Ratio della norma è quella di “imporre” al giudice l’immediato controllo sulla competenza e, in caso di ritenuta incompetenza, di pronunciare in limine la relativa declaratoria, fermo restando che gli esiti della verifica sulla competenza sono destinati a vincolare il successivo svolgimento del processo, anche nell’ipotesi che questo prosegua nelle forme del rito ordinario.
L’obbligo del giudice di pronunciare immediatamente l’ordinanza di incompetenza comporta che il “confine” tra rilievo e decisione sulla competenza potrebbe venir meno, laddove il giudice sia in grado, già nel corso della prima udienza, di pronunciare l’ordinanza. In caso contrario, il giudice è tenuto a rilevare tempestivamente la questione di incompetenza, limitandosi ad introdurre la stessa nel dibattito processuale, e, solo in questo caso, sarà possibile pronunciare l’ordinanza nella seconda udienza [13].
L’esercizio dei poteri di rilevazione officiosa entro la prima udienza è necessario anche quando il convenuto, pur essendo decaduto dalla relativa eccezione, svolga in udienza difese dirette a sollecitare e dare impulso ai poteri officiosi.
Avverso l’ordinanza di incompetenza, che deve contenere anche la pronuncia sulle spese, è esperibile il regolamento di competenza necessario [14].

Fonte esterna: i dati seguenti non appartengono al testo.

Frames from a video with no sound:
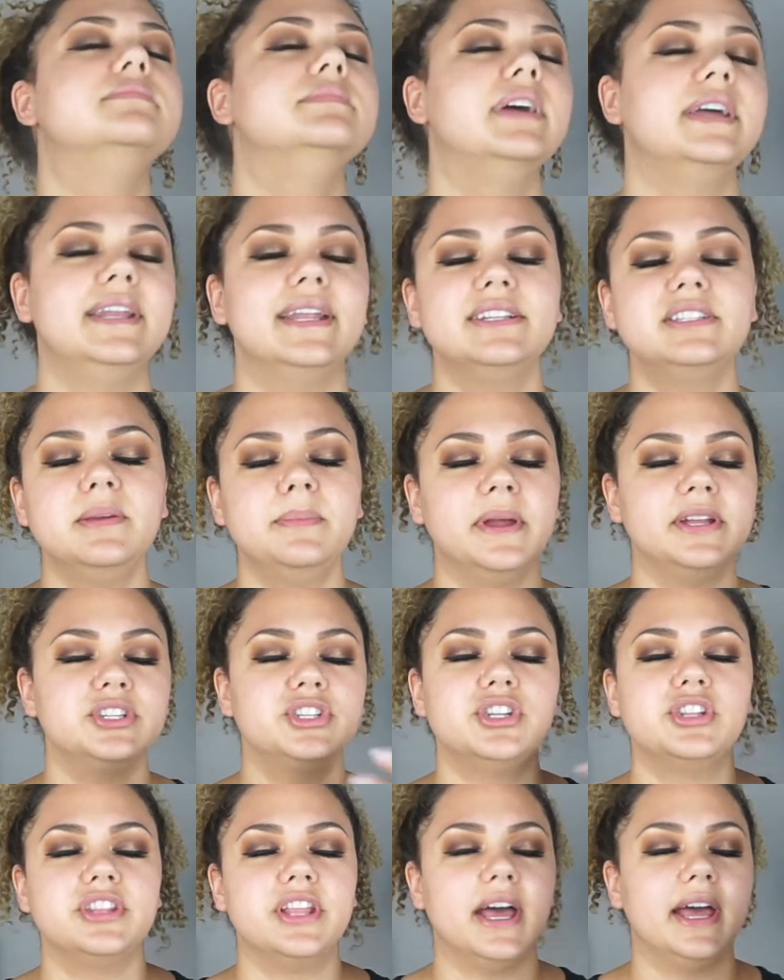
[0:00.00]
And not to
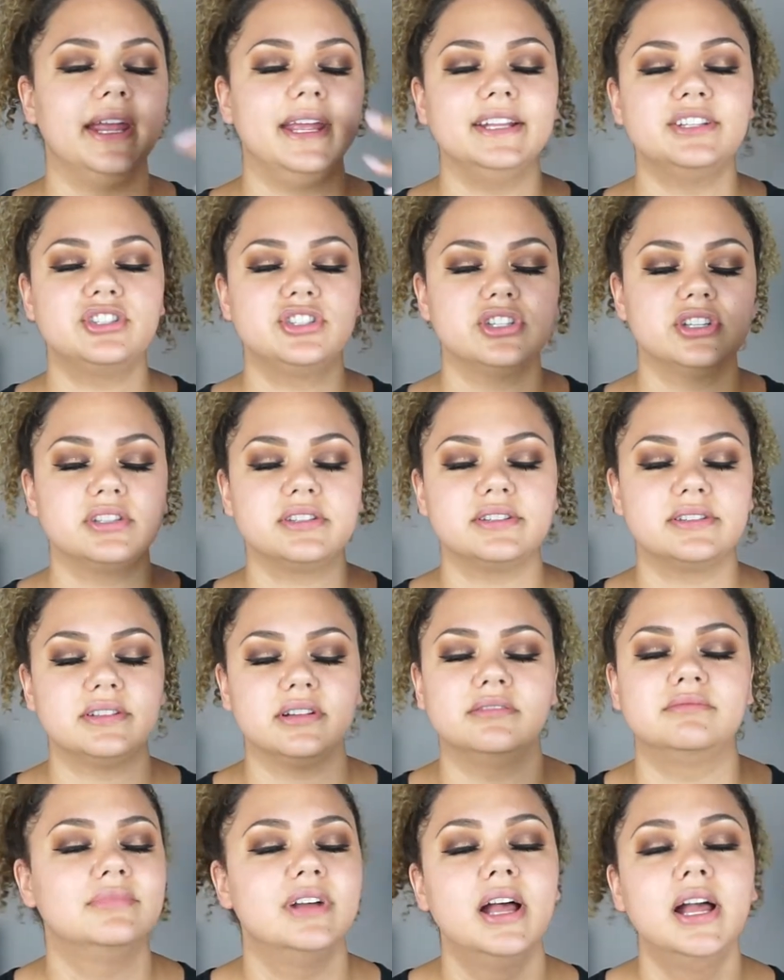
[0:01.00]
mention that it's just
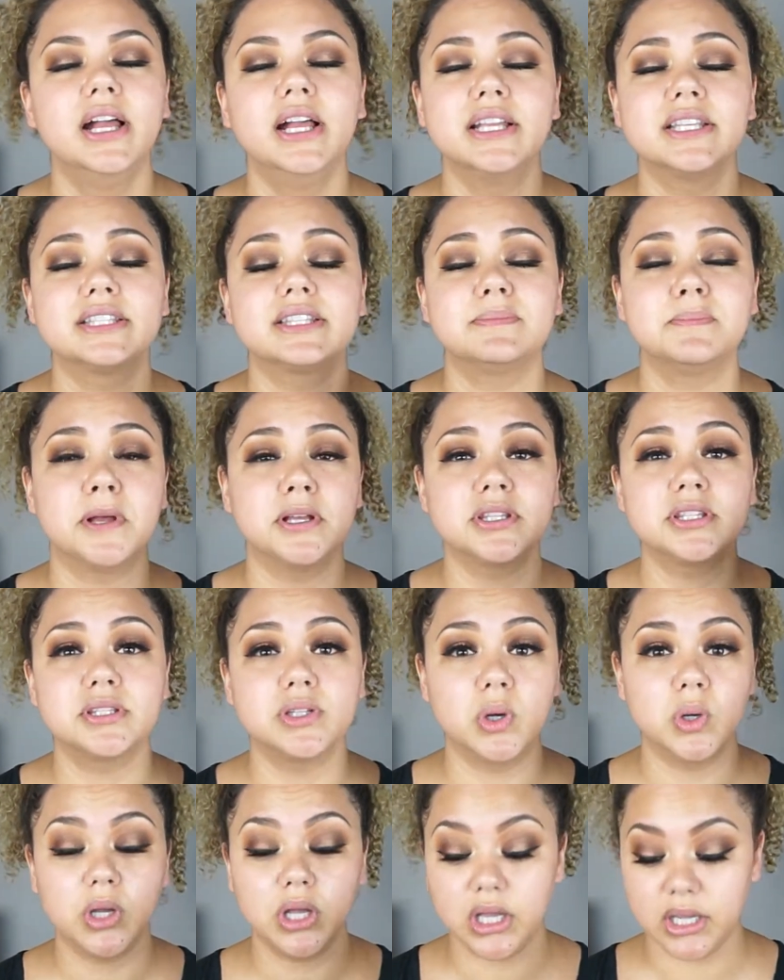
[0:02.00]
smells
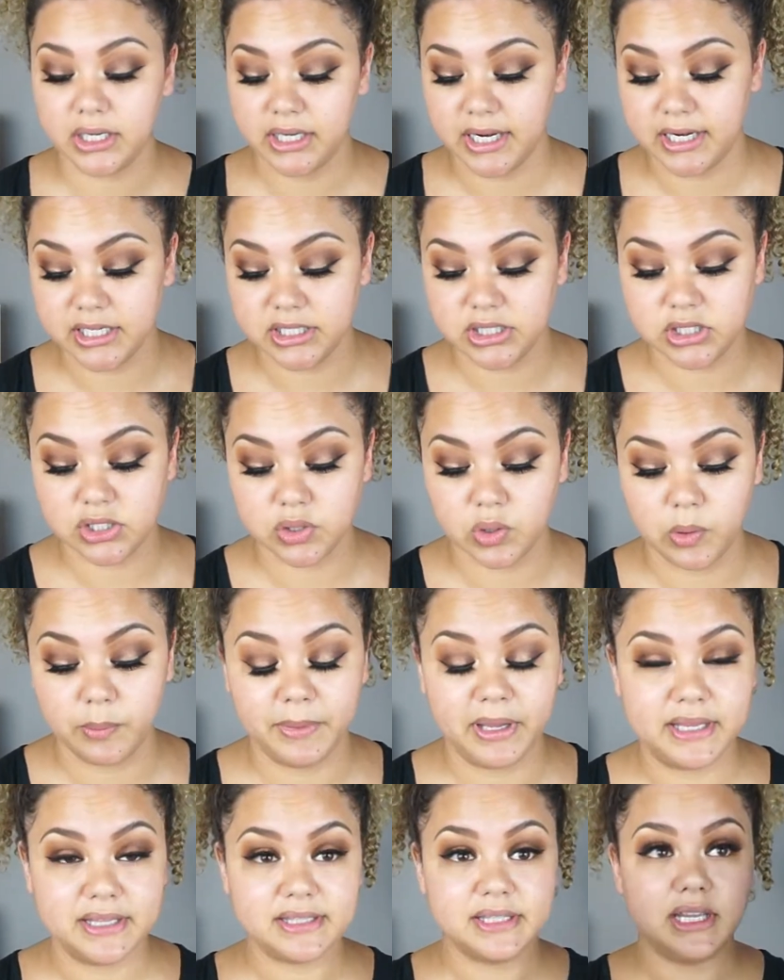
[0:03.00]
so good and it's so
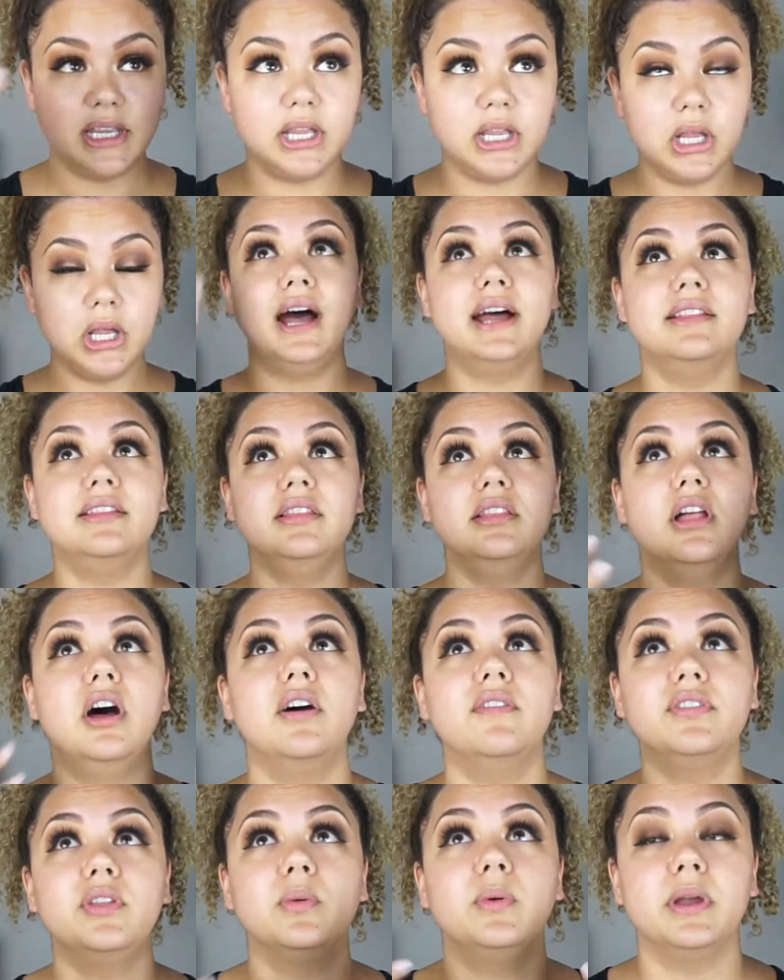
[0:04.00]
amazing. I
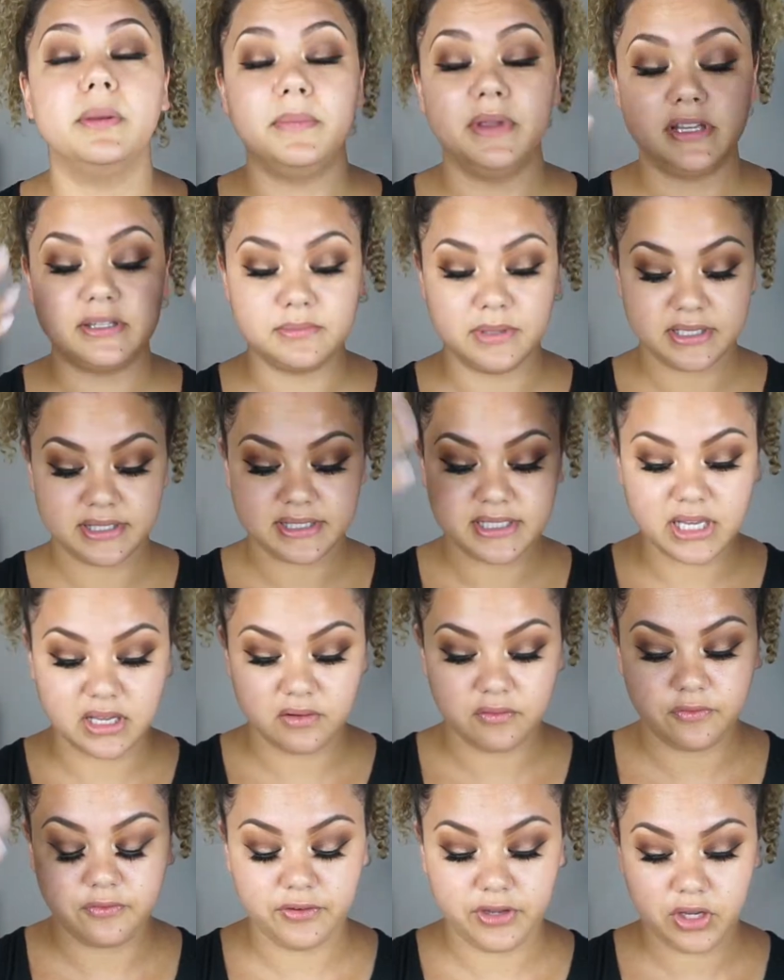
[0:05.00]
love the way it makes my
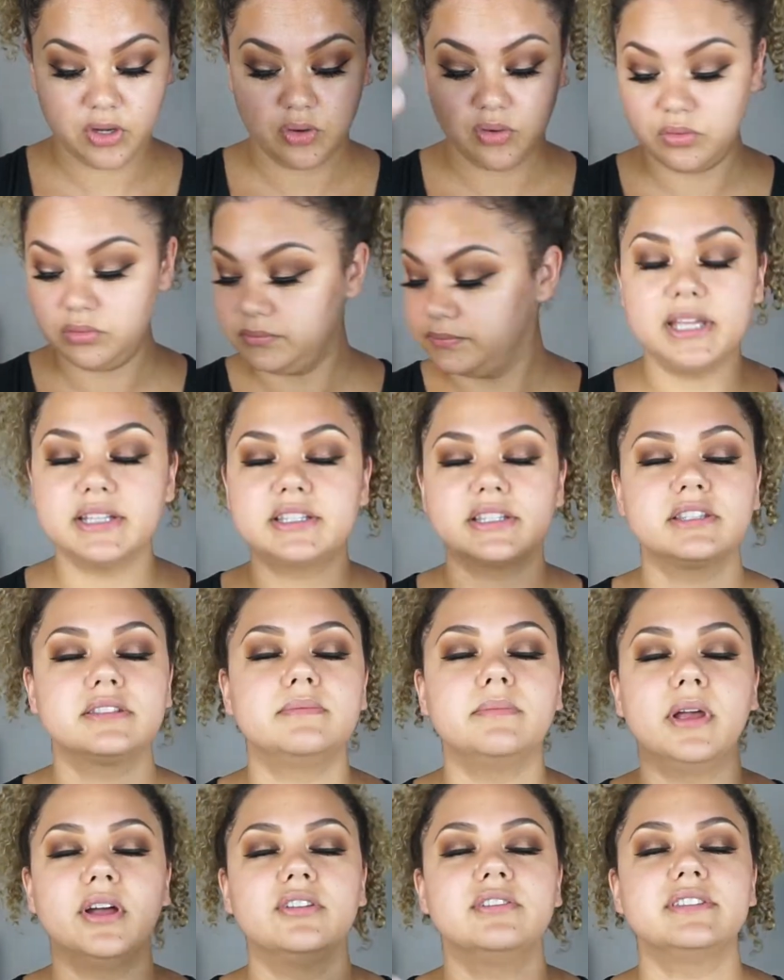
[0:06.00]
skin feel. It
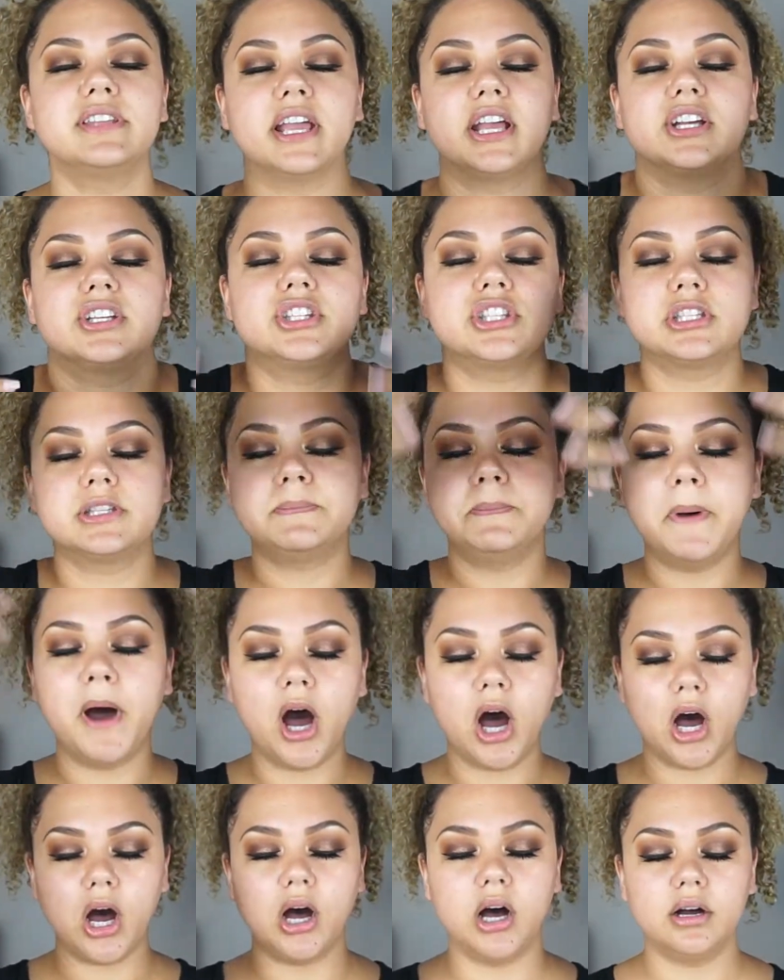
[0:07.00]
smells like a
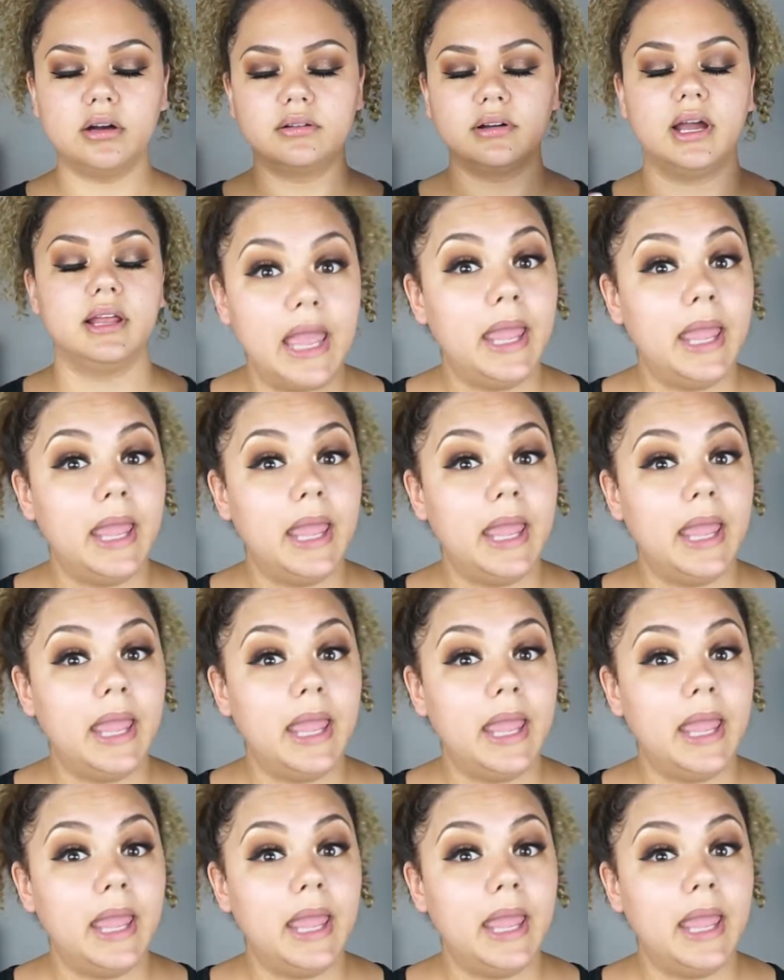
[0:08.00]
spa.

9. Segue: l’ordinanza di “inammissibilità” della domanda per mancanza del presupposto di monocraticità del tribunale.
Si è accennato che la violazione dell’art. 702-bis c.p.c. comporta l’obbligo del giudice designato, alla prima udienza, di dichiarare l’inammissibilità del ricorso con ordinanza non impugnabile, con conseguente possibilità di riproposizione della domanda nelle forme del rito ordinario.
La norma, come si è esattamente osservato [15], è solo apparentemente chiara, perché pone un duplice problema relativo, da un lato, al regime di impugnabilità dell’ordinanza e, dall’altro, alle conseguenze dell’errore sulla mancata declaratoria di inammissibilità.
Ci sembra che la dichiarazione di inammissibilità non sia altro che un rifiuto di accesso al rito semplificato, per mancanza del relativo presupposto, e che sia sottratta a qualsiasi rimedio impugnatorio, che darebbe luogo ad una fase processuale che avrebbe ad oggetto solo una questione di rito e che non potrebbe concludersi con una pronuncia di merito, né consentire, in mancanza di espressa previsione normativa, la rimessione al primo giudice [16].

Note

13.  Ci sembra che il rilievo officioso sia sempre necessario quando il giudice sia comunque tenuto a disporre la fissazione di una nuova udienza, ad esempio per la necessità di rinnovare la notificazione dell’atto introduttivo.

14.  Nello stesso senso g.f. ricci, La riforma del processo civile. Legge 18 giugno 2009, n. 69, Torino, 2009, 107.

15.  V. Luiso, op. cit., 3-4.

16.  Nel senso che l’ordinanza di inammissibilità è insuscettibile di controllo, analogamente a quanto accade per il decreto di cui all’art. 640 c.p.c. v. luiso, op. cit., 3.